(Collected data)
════════════════
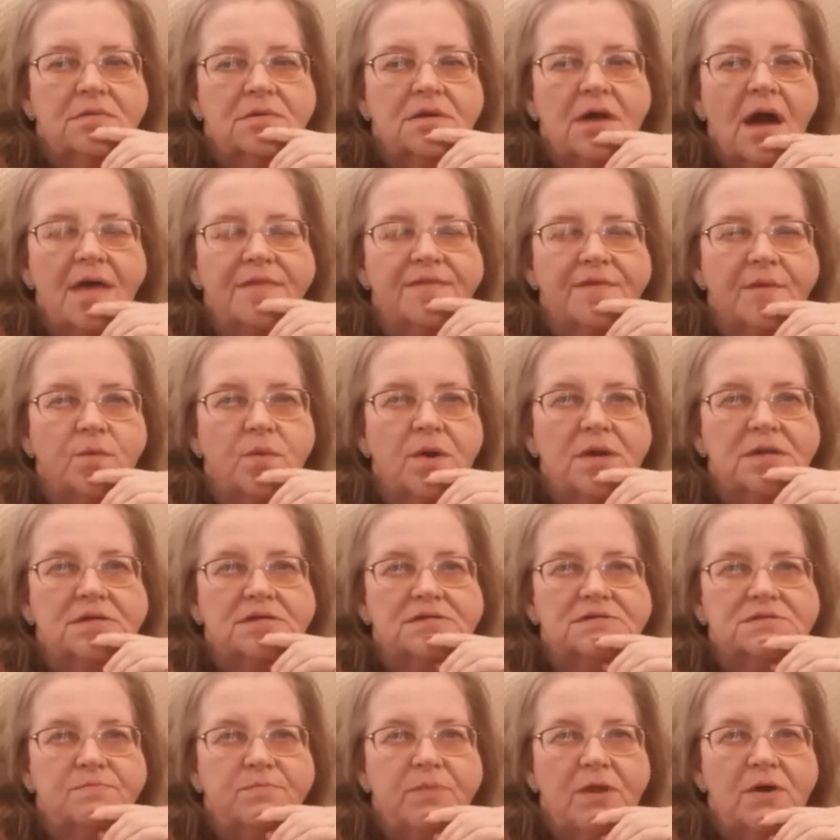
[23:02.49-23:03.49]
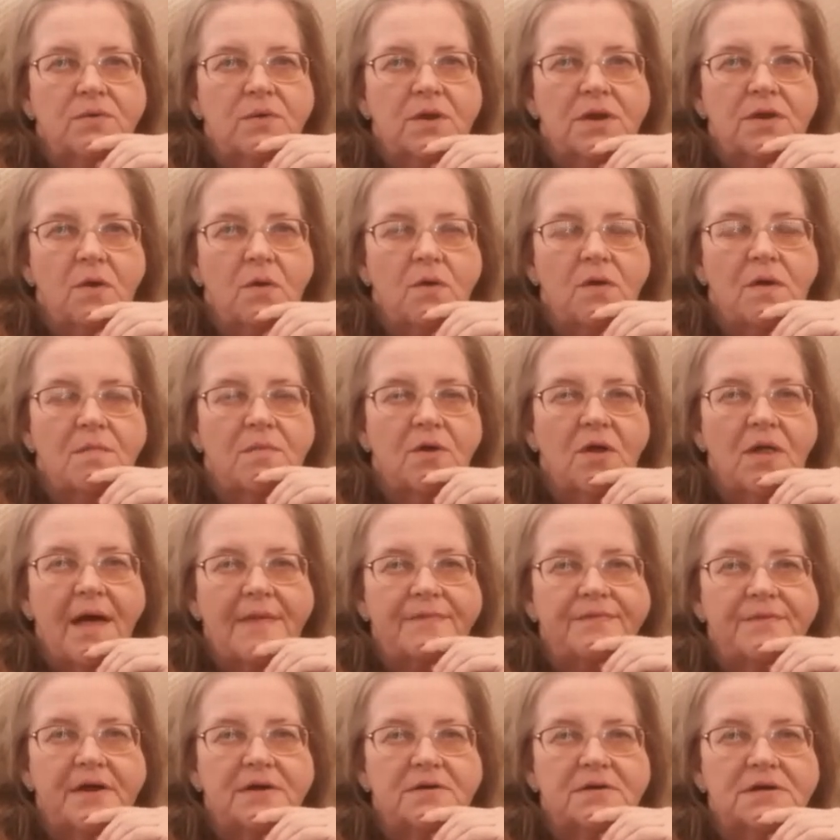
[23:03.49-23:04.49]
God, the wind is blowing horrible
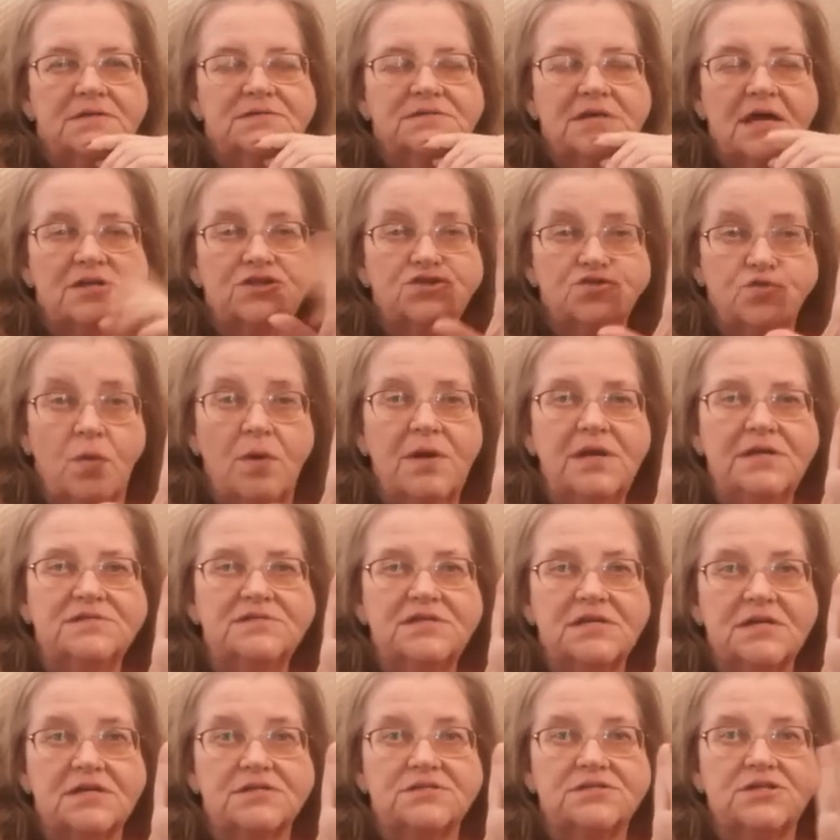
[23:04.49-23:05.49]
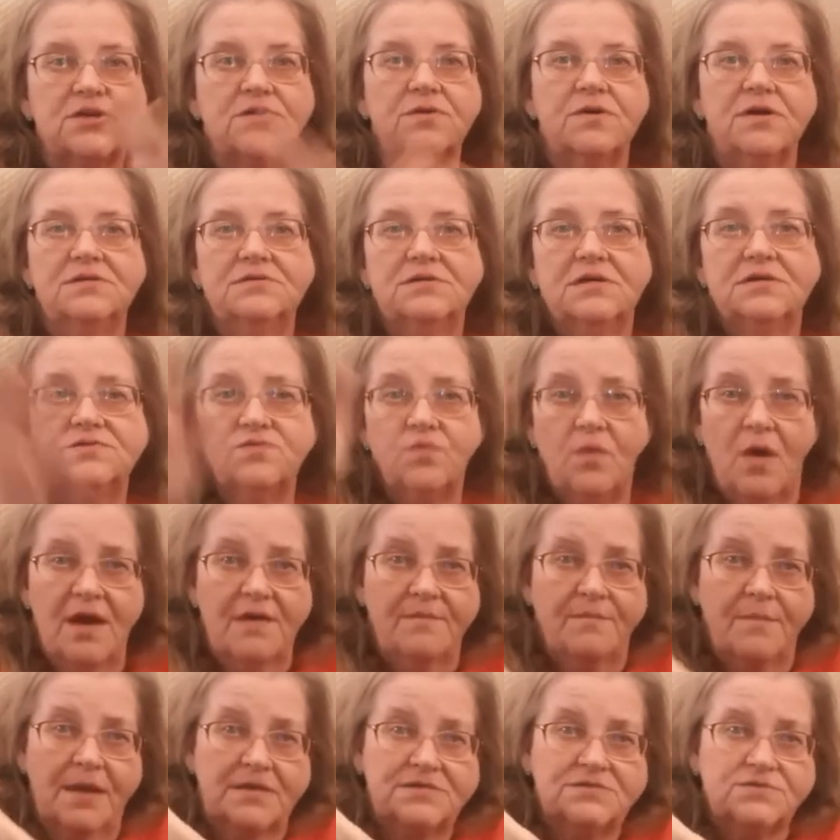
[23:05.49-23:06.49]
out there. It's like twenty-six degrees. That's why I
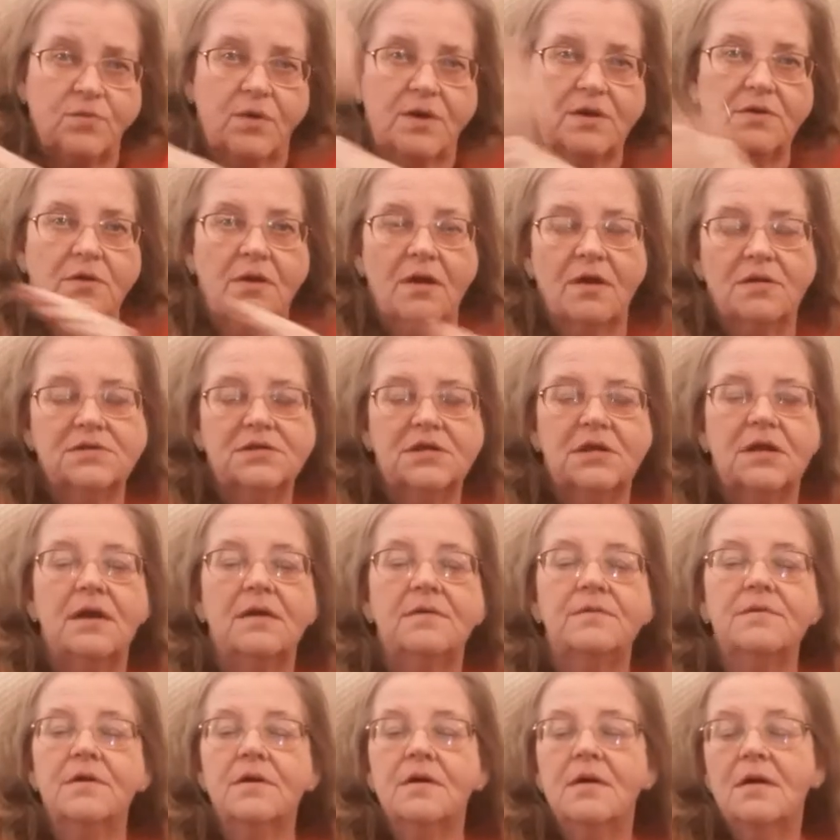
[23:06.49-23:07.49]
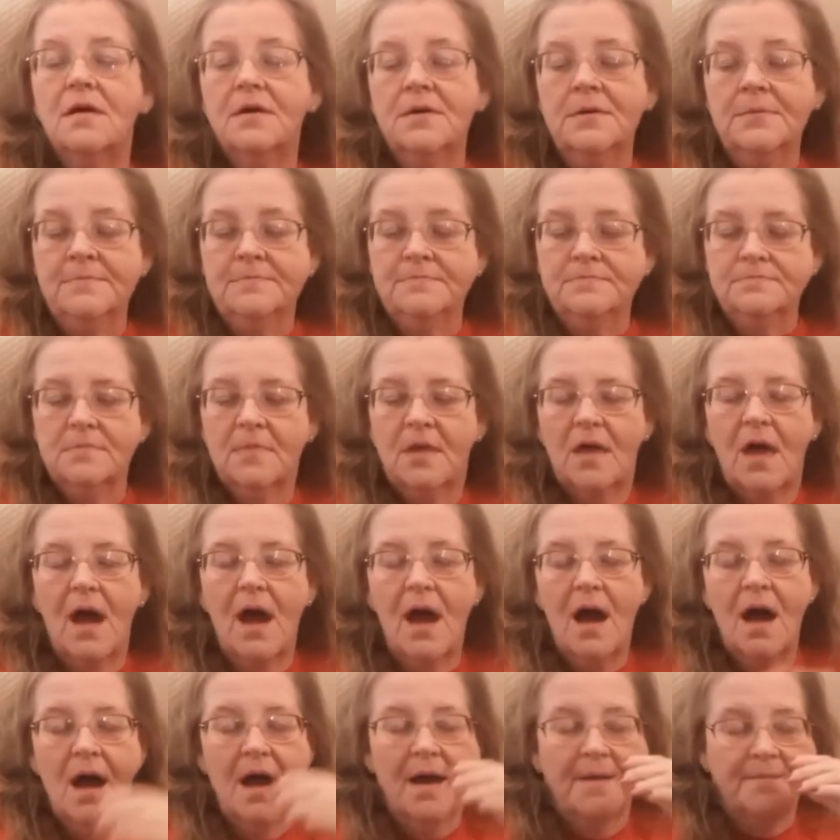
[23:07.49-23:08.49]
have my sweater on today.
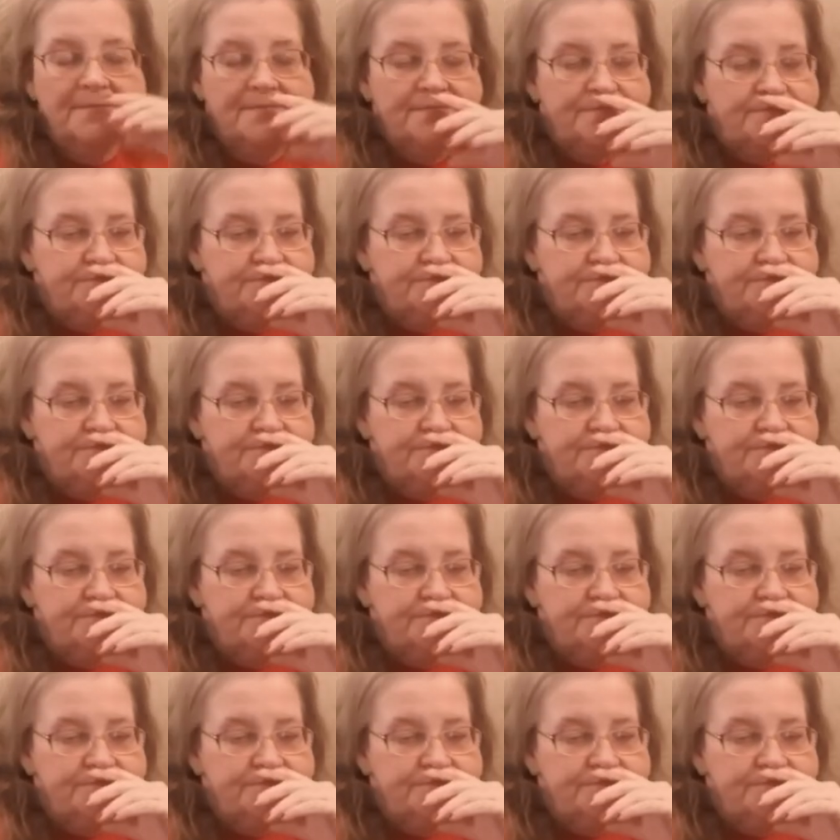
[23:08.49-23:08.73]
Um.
════════════════
TASK ITEM: Your reply must hold only the lines from the line containing "[23:04.49-23:05.49]" through the end of the records above, written out exactly, both ends included, with no pictures, please.

TASK OUTPUT:
[23:04.49-23:05.49]
[23:05.49-23:06.49]
out there. It's like twenty-six degrees. That's why I
[23:06.49-23:07.49]
[23:07.49-23:08.49]
have my sweater on today.
[23:08.49-23:08.73]
Um.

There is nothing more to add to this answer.